WORK TASK: Print every line below exactly. Skip the pictures.

==== RECORDS SUPPLIED ====

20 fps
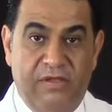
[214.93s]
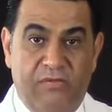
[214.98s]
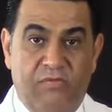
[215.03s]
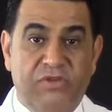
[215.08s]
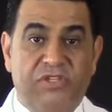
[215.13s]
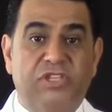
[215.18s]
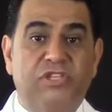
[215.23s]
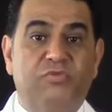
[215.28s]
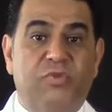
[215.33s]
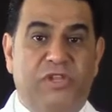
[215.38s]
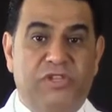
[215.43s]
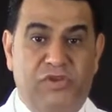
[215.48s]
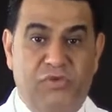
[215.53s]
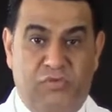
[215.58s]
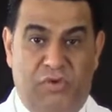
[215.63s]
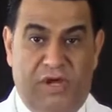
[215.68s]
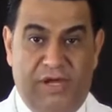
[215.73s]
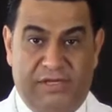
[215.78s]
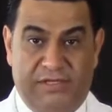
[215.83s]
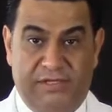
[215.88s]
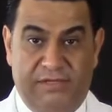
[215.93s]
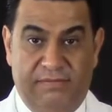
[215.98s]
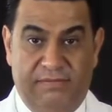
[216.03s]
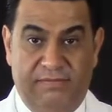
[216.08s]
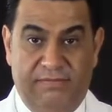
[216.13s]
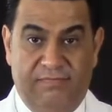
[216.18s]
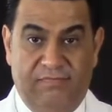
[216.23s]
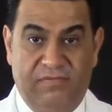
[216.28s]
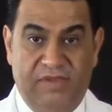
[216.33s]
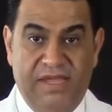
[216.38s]
which is what you want.
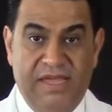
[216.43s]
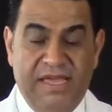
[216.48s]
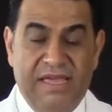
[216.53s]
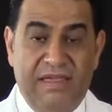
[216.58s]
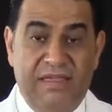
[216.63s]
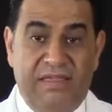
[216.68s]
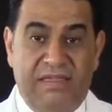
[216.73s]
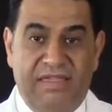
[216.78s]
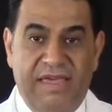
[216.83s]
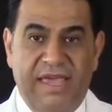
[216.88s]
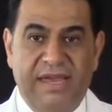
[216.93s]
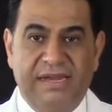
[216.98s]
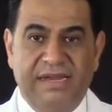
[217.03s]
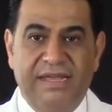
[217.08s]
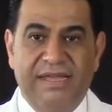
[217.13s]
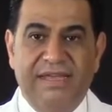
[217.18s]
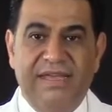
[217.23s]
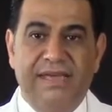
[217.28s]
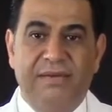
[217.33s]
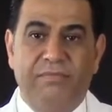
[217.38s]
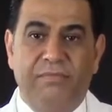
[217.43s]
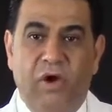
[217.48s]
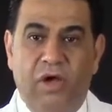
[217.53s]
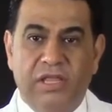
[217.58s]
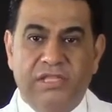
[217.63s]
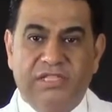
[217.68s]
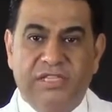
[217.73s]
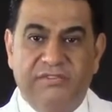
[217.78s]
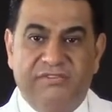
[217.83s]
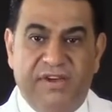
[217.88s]
Then
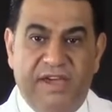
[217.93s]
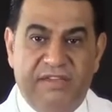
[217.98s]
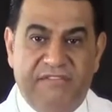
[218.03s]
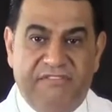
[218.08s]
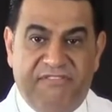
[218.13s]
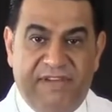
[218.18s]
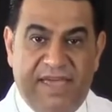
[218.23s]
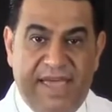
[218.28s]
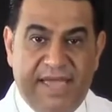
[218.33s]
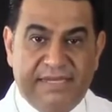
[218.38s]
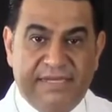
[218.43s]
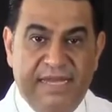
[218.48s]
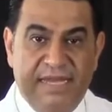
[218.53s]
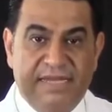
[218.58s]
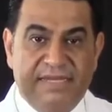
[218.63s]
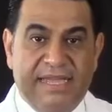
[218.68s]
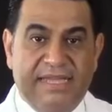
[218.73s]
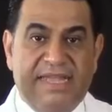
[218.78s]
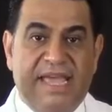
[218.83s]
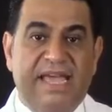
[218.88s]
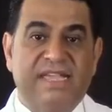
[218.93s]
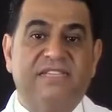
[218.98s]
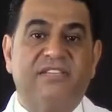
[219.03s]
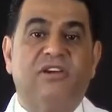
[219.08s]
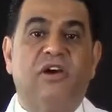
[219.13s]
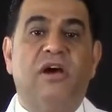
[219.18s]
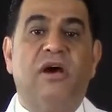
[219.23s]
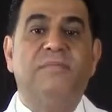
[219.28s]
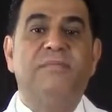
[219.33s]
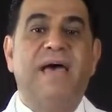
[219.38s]
emulsified fat that has
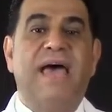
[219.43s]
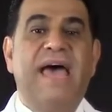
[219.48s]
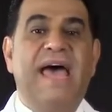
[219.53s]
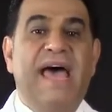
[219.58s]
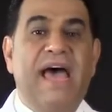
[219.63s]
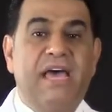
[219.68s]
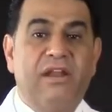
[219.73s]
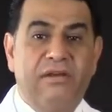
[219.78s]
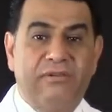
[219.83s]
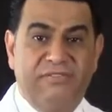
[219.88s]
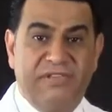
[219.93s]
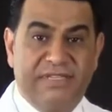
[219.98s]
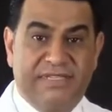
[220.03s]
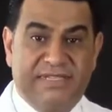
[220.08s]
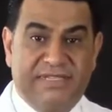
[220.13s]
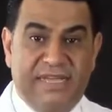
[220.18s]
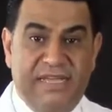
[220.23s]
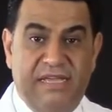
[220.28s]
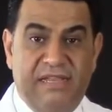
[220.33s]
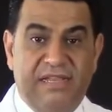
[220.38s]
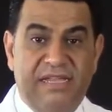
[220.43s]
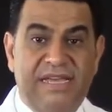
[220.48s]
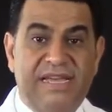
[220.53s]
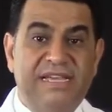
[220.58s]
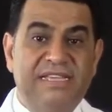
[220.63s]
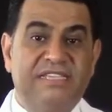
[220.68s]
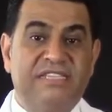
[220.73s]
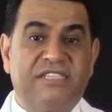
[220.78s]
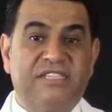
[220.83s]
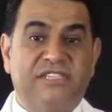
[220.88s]
come out of the cell
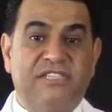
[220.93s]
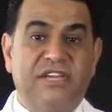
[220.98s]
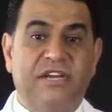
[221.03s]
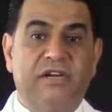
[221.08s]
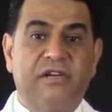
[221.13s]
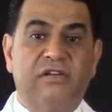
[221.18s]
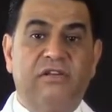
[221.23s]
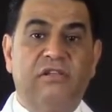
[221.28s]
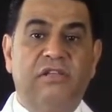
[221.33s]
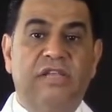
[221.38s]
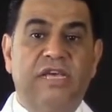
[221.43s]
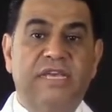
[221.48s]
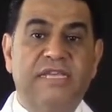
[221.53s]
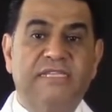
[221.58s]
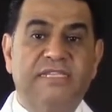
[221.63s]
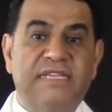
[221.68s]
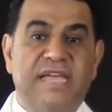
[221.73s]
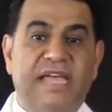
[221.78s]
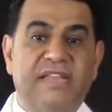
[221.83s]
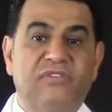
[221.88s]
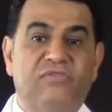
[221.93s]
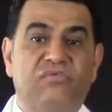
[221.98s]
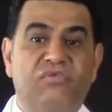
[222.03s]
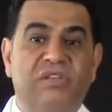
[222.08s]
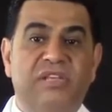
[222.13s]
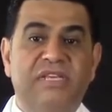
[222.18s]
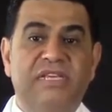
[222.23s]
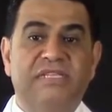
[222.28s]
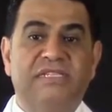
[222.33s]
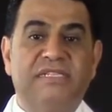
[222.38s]
circulates and
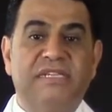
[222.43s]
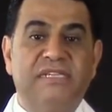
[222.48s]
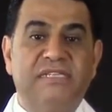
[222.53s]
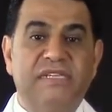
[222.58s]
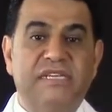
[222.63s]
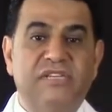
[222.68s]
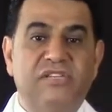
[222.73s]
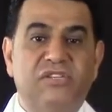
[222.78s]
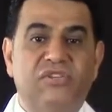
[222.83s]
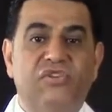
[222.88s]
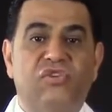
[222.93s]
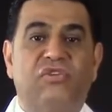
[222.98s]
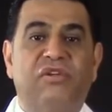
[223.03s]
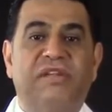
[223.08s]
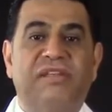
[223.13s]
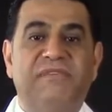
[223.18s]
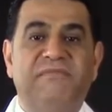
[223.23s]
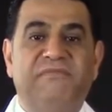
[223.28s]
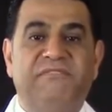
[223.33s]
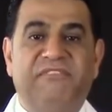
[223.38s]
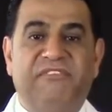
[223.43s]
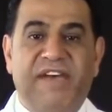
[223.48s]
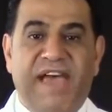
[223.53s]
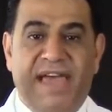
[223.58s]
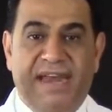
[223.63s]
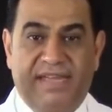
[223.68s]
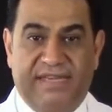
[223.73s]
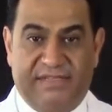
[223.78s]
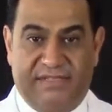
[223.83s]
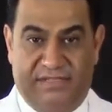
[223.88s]
releases into your
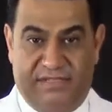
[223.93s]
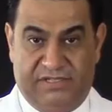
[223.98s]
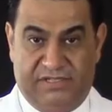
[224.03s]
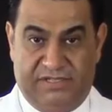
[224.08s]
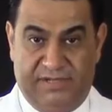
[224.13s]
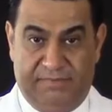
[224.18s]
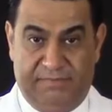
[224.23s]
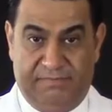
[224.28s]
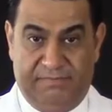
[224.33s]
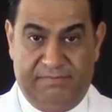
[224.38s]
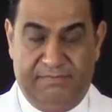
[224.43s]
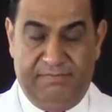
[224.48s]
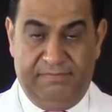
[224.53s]
lymphatic system.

====

COMPLETED TASK:
20 fps
[214.93s]
[214.98s]
[215.03s]
[215.08s]
[215.13s]
[215.18s]
[215.23s]
[215.28s]
[215.33s]
[215.38s]
[215.43s]
[215.48s]
[215.53s]
[215.58s]
[215.63s]
[215.68s]
[215.73s]
[215.78s]
[215.83s]
[215.88s]
[215.93s]
[215.98s]
[216.03s]
[216.08s]
[216.13s]
[216.18s]
[216.23s]
[216.28s]
[216.33s]
[216.38s]
which is what you want.
[216.43s]
[216.48s]
[216.53s]
[216.58s]
[216.63s]
[216.68s]
[216.73s]
[216.78s]
[216.83s]
[216.88s]
[216.93s]
[216.98s]
[217.03s]
[217.08s]
[217.13s]
[217.18s]
[217.23s]
[217.28s]
[217.33s]
[217.38s]
[217.43s]
[217.48s]
[217.53s]
[217.58s]
[217.63s]
[217.68s]
[217.73s]
[217.78s]
[217.83s]
[217.88s]
Then
[217.93s]
[217.98s]
[218.03s]
[218.08s]
[218.13s]
[218.18s]
[218.23s]
[218.28s]
[218.33s]
[218.38s]
[218.43s]
[218.48s]
[218.53s]
[218.58s]
[218.63s]
[218.68s]
[218.73s]
[218.78s]
[218.83s]
[218.88s]
[218.93s]
[218.98s]
[219.03s]
[219.08s]
[219.13s]
[219.18s]
[219.23s]
[219.28s]
[219.33s]
[219.38s]
emulsified fat that has
[219.43s]
[219.48s]
[219.53s]
[219.58s]
[219.63s]
[219.68s]
[219.73s]
[219.78s]
[219.83s]
[219.88s]
[219.93s]
[219.98s]
[220.03s]
[220.08s]
[220.13s]
[220.18s]
[220.23s]
[220.28s]
[220.33s]
[220.38s]
[220.43s]
[220.48s]
[220.53s]
[220.58s]
[220.63s]
[220.68s]
[220.73s]
[220.78s]
[220.83s]
[220.88s]
come out of the cell
[220.93s]
[220.98s]
[221.03s]
[221.08s]
[221.13s]
[221.18s]
[221.23s]
[221.28s]
[221.33s]
[221.38s]
[221.43s]
[221.48s]
[221.53s]
[221.58s]
[221.63s]
[221.68s]
[221.73s]
[221.78s]
[221.83s]
[221.88s]
[221.93s]
[221.98s]
[222.03s]
[222.08s]
[222.13s]
[222.18s]
[222.23s]
[222.28s]
[222.33s]
[222.38s]
circulates and
[222.43s]
[222.48s]
[222.53s]
[222.58s]
[222.63s]
[222.68s]
[222.73s]
[222.78s]
[222.83s]
[222.88s]
[222.93s]
[222.98s]
[223.03s]
[223.08s]
[223.13s]
[223.18s]
[223.23s]
[223.28s]
[223.33s]
[223.38s]
[223.43s]
[223.48s]
[223.53s]
[223.58s]
[223.63s]
[223.68s]
[223.73s]
[223.78s]
[223.83s]
[223.88s]
releases into your
[223.93s]
[223.98s]
[224.03s]
[224.08s]
[224.13s]
[224.18s]
[224.23s]
[224.28s]
[224.33s]
[224.38s]
[224.43s]
[224.48s]
[224.53s]
lymphatic system.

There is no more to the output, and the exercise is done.